Top of Provided records

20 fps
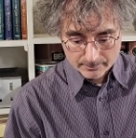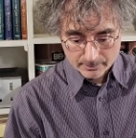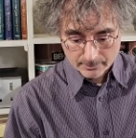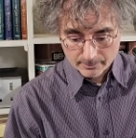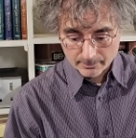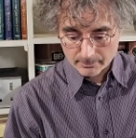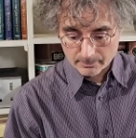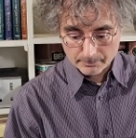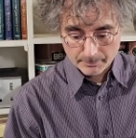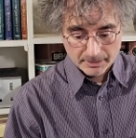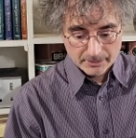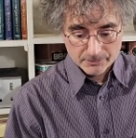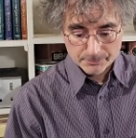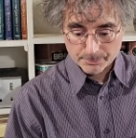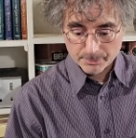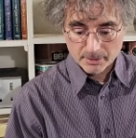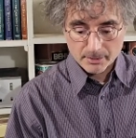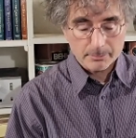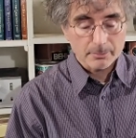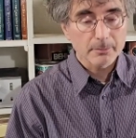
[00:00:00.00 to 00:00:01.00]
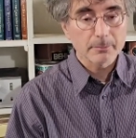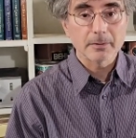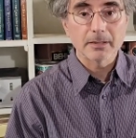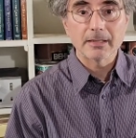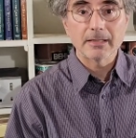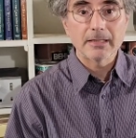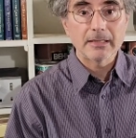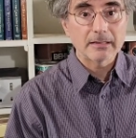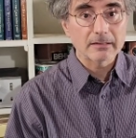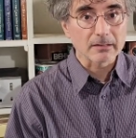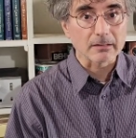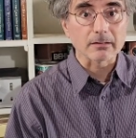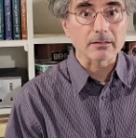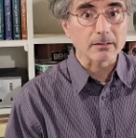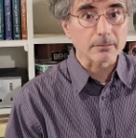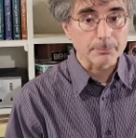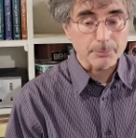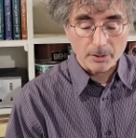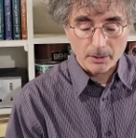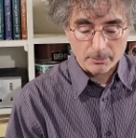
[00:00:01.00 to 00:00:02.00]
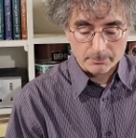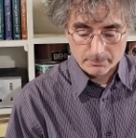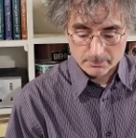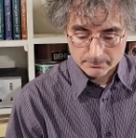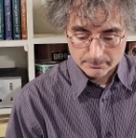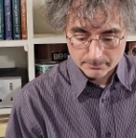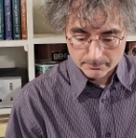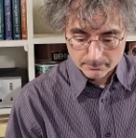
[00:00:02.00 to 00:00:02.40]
then the bass problem isn't a problem.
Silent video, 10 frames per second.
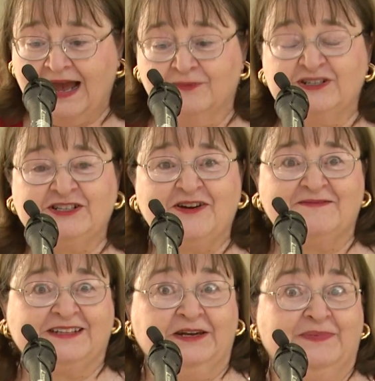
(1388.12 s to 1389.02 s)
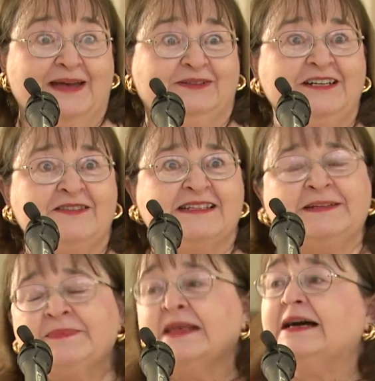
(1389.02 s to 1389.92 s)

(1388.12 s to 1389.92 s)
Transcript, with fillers: I was sure I was going to be able to do this.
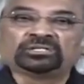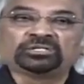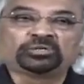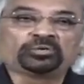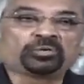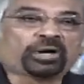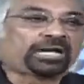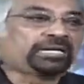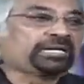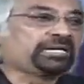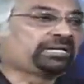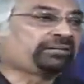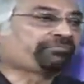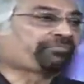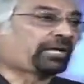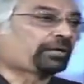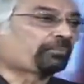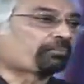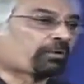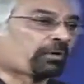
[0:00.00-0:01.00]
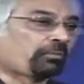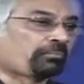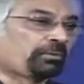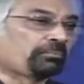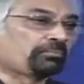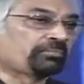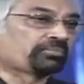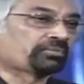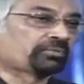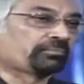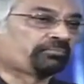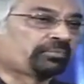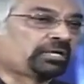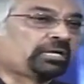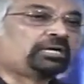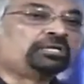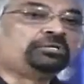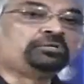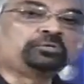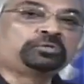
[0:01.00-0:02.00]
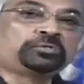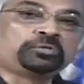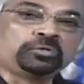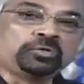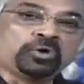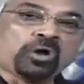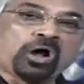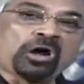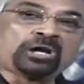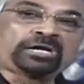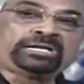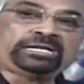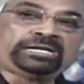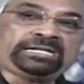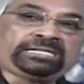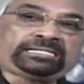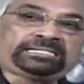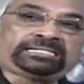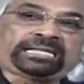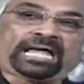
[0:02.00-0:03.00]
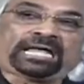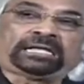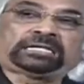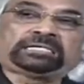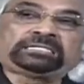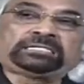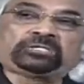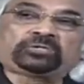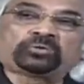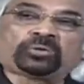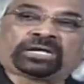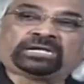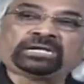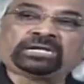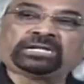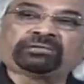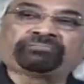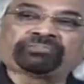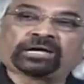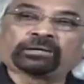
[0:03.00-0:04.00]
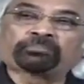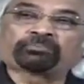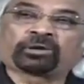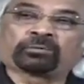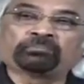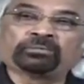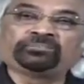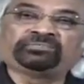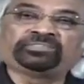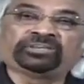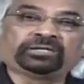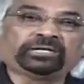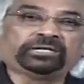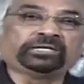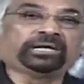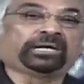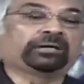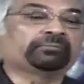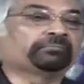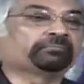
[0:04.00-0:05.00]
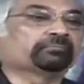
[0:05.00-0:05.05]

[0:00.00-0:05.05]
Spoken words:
to identify problems. You do not need talent to identify problems in India.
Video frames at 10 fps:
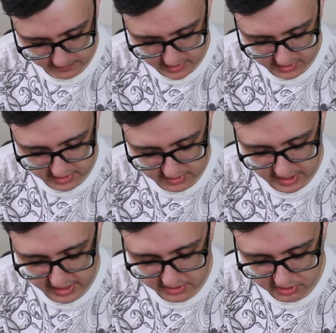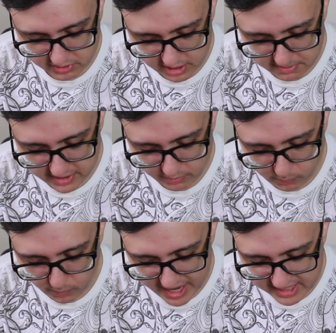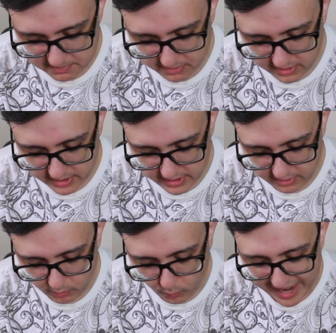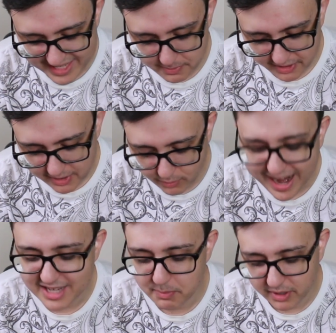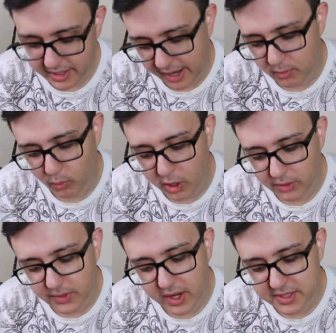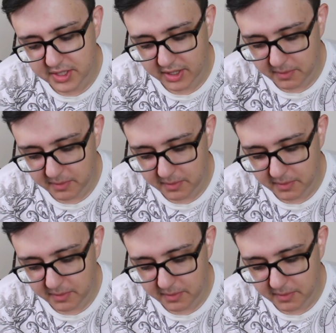This is a strawberry, raspberry, and walnut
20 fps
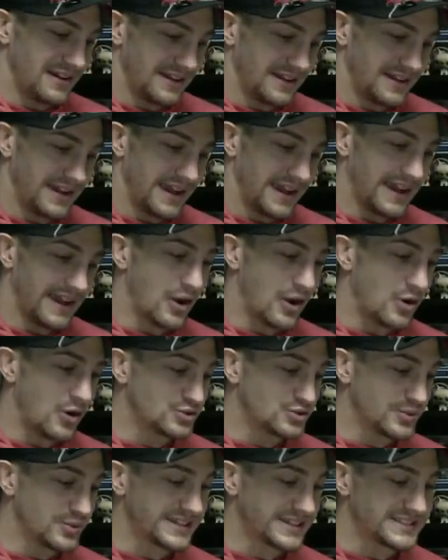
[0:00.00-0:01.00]
It goes with the
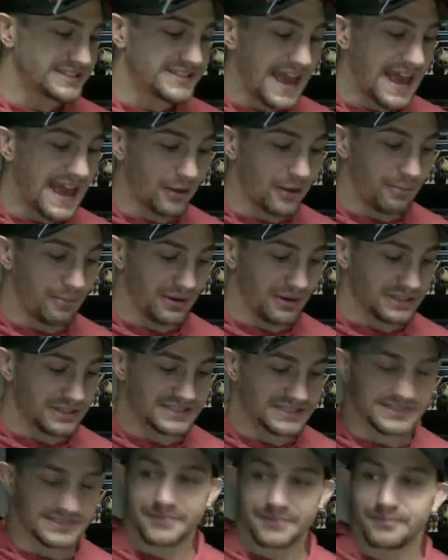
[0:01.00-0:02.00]
Snagglepuss.
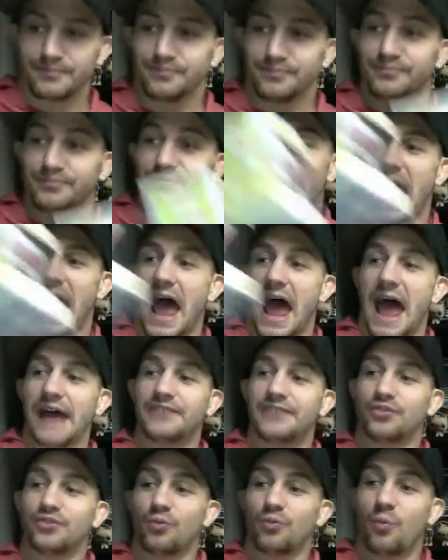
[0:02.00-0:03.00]
As
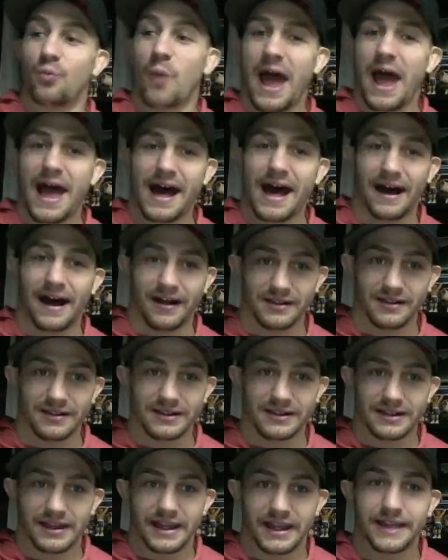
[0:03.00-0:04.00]
well,
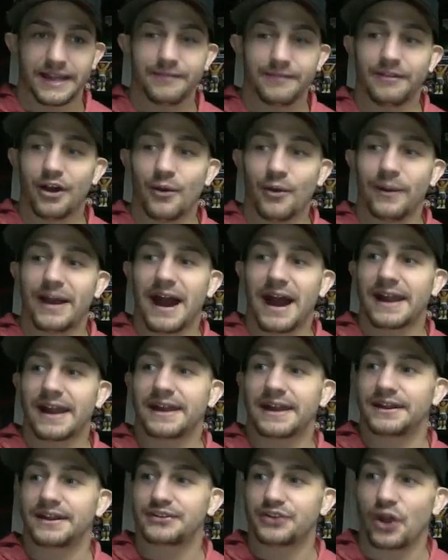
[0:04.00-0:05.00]
even though we got her the
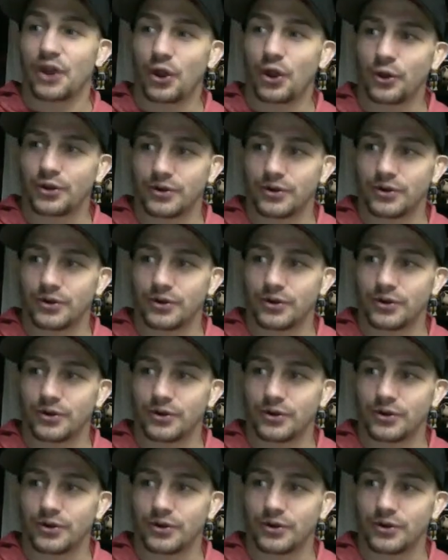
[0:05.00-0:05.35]
turtle,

Bottom of Provided records

● **Exercise prompt**
Starting at the line that holds "[00:00:01.00 to 00:00:02.00]", retype every line through the end of the data, both ends included. Pictures stay out of the copy.

● **Written response**
[00:00:01.00 to 00:00:02.00]
[00:00:02.00 to 00:00:02.40]
then the bass problem isn't a problem.
Silent video, 10 frames per second.
(1388.12 s to 1389.02 s)
(1389.02 s to 1389.92 s)

(1388.12 s to 1389.92 s)
Transcript, with fillers: I was sure I was going to be able to do this.
[0:00.00-0:01.00]
[0:01.00-0:02.00]
[0:02.00-0:03.00]
[0:03.00-0:04.00]
[0:04.00-0:05.00]
[0:05.00-0:05.05]

[0:00.00-0:05.05]
Spoken words:
to identify problems. You do not need talent to identify problems in India.
Video frames at 10 fps:
This is a strawberry, raspberry, and walnut
20 fps
[0:00.00-0:01.00]
It goes with the
[0:01.00-0:02.00]
Snagglepuss.
[0:02.00-0:03.00]
As
[0:03.00-0:04.00]
well,
[0:04.00-0:05.00]
even though we got her the
[0:05.00-0:05.35]
turtle,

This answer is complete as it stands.